#### Supplied material ####

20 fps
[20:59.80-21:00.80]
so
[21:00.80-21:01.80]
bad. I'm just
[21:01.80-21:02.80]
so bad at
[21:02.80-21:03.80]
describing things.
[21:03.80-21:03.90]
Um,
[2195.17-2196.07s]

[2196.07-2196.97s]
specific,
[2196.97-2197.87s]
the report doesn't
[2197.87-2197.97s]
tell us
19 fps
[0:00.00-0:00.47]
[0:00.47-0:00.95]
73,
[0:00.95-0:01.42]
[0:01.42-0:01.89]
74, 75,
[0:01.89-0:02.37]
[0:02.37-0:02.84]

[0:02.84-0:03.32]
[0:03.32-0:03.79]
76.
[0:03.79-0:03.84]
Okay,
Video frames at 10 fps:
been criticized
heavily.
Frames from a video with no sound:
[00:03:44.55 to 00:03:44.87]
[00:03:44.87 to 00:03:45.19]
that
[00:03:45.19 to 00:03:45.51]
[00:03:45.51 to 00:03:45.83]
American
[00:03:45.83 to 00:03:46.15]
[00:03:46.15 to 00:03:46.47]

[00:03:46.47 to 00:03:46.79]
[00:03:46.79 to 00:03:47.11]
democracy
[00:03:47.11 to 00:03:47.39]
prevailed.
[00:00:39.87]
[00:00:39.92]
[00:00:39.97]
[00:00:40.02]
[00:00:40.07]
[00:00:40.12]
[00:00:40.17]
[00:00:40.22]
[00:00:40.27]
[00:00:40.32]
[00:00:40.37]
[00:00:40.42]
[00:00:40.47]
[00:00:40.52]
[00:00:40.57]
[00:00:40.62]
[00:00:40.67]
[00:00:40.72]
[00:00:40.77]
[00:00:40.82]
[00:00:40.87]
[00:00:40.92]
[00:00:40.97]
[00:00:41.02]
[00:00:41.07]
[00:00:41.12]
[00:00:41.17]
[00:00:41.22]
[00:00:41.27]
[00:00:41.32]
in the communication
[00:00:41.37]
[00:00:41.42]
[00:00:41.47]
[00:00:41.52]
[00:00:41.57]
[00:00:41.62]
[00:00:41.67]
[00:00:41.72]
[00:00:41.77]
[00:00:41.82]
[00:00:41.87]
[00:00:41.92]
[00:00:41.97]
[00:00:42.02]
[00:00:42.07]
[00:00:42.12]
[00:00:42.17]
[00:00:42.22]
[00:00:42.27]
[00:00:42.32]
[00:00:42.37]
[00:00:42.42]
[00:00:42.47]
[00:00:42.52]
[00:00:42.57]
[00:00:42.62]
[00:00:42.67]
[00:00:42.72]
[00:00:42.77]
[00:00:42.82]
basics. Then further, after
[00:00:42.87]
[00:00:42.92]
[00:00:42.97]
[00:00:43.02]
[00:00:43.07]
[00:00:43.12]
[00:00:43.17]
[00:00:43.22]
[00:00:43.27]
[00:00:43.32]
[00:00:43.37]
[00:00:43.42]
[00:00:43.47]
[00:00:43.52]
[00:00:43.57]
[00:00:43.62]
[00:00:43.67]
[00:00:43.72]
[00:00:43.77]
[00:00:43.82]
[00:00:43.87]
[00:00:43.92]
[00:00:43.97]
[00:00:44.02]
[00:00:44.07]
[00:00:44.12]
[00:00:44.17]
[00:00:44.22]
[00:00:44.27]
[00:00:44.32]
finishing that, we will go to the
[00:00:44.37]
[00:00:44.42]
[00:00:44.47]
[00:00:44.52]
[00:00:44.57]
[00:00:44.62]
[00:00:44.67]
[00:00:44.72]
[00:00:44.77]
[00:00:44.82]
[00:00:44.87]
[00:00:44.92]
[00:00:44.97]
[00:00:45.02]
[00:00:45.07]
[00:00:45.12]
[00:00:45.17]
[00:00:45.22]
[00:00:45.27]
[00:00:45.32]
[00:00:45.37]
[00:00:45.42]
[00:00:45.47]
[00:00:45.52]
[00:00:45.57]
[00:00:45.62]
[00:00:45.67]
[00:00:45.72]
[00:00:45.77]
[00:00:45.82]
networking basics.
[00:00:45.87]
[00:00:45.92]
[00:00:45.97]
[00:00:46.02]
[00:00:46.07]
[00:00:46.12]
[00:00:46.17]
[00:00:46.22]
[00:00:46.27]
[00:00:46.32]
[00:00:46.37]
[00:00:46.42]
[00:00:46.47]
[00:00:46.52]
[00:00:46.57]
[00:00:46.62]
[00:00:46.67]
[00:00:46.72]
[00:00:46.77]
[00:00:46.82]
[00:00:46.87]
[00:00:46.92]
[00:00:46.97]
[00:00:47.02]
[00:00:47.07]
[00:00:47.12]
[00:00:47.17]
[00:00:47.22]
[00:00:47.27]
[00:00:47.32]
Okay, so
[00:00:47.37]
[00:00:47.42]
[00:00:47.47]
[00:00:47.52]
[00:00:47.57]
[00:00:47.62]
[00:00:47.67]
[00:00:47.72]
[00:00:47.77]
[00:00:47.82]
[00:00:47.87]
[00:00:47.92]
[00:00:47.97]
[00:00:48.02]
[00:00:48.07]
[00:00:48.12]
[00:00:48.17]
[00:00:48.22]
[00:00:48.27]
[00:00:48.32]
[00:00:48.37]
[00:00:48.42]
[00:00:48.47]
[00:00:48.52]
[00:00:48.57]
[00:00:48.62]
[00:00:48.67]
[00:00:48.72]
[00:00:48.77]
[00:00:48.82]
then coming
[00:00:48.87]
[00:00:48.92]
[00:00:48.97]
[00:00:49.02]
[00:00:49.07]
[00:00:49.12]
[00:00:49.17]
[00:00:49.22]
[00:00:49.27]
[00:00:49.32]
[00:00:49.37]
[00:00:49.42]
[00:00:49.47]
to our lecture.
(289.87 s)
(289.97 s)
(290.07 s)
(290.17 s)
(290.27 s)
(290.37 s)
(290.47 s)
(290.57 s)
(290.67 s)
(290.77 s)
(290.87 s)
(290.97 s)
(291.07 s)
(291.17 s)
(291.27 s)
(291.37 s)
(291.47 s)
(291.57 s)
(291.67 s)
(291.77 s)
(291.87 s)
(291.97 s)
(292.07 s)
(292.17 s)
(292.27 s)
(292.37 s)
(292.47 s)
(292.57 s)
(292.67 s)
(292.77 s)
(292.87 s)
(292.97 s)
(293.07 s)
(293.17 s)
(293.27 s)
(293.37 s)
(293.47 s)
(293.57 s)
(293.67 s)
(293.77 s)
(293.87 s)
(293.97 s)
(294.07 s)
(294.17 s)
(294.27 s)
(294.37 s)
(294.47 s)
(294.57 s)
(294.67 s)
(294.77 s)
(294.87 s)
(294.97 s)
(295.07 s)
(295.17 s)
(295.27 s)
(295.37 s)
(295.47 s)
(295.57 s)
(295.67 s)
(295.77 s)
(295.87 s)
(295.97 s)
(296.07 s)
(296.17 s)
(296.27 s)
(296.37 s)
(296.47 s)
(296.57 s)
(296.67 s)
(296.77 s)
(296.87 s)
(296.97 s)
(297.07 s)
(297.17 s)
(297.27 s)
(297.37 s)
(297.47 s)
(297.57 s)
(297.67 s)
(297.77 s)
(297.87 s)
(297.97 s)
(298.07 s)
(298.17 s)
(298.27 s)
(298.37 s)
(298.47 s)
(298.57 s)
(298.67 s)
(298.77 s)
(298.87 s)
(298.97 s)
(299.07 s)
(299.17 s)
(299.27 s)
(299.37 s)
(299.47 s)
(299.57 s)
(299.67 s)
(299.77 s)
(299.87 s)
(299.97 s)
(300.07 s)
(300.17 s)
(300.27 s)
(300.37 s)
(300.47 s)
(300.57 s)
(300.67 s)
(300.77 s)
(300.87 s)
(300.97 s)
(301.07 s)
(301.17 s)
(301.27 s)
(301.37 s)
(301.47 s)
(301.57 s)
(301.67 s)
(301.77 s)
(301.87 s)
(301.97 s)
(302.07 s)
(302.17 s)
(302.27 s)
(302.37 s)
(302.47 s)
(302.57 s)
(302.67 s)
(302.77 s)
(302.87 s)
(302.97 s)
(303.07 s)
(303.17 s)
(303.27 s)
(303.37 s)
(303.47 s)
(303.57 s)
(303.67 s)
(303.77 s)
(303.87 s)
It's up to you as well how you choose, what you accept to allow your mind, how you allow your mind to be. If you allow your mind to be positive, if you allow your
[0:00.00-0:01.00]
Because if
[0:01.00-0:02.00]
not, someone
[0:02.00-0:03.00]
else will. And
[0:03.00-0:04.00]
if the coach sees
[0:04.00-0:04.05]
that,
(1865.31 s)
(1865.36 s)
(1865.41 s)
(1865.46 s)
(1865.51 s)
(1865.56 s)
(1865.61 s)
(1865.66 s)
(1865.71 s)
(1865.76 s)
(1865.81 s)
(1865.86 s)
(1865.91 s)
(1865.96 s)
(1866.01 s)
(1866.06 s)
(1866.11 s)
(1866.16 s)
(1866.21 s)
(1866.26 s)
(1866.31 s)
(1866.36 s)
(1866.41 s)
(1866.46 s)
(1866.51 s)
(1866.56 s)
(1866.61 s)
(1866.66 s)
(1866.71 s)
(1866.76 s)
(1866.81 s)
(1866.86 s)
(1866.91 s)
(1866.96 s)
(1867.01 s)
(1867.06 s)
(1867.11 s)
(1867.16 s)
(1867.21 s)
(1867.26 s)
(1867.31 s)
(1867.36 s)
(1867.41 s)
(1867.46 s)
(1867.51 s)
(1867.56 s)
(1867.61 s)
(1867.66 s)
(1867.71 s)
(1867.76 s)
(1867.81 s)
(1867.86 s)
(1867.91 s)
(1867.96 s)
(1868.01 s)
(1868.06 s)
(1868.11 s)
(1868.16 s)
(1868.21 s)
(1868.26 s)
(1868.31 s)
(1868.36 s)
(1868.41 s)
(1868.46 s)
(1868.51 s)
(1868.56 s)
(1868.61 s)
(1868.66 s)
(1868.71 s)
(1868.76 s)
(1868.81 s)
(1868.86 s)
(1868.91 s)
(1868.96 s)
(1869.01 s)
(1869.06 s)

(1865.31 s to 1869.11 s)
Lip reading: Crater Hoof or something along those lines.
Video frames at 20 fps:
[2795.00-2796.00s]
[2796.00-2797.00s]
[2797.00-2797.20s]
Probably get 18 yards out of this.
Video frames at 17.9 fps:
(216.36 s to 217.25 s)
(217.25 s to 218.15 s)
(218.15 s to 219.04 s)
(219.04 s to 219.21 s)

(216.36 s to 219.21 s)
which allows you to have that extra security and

####

*Task to carry out*
Return, unchanged, the run of lines above that opens with the line containing "[00:00:46.37]" and closes with the line containing "[00:00:47.47]". Include both.

*Answer to this task*
[00:00:46.37]
[00:00:46.42]
[00:00:46.47]
[00:00:46.52]
[00:00:46.57]
[00:00:46.62]
[00:00:46.67]
[00:00:46.72]
[00:00:46.77]
[00:00:46.82]
[00:00:46.87]
[00:00:46.92]
[00:00:46.97]
[00:00:47.02]
[00:00:47.07]
[00:00:47.12]
[00:00:47.17]
[00:00:47.22]
[00:00:47.27]
[00:00:47.32]
Okay, so
[00:00:47.37]
[00:00:47.42]
[00:00:47.47]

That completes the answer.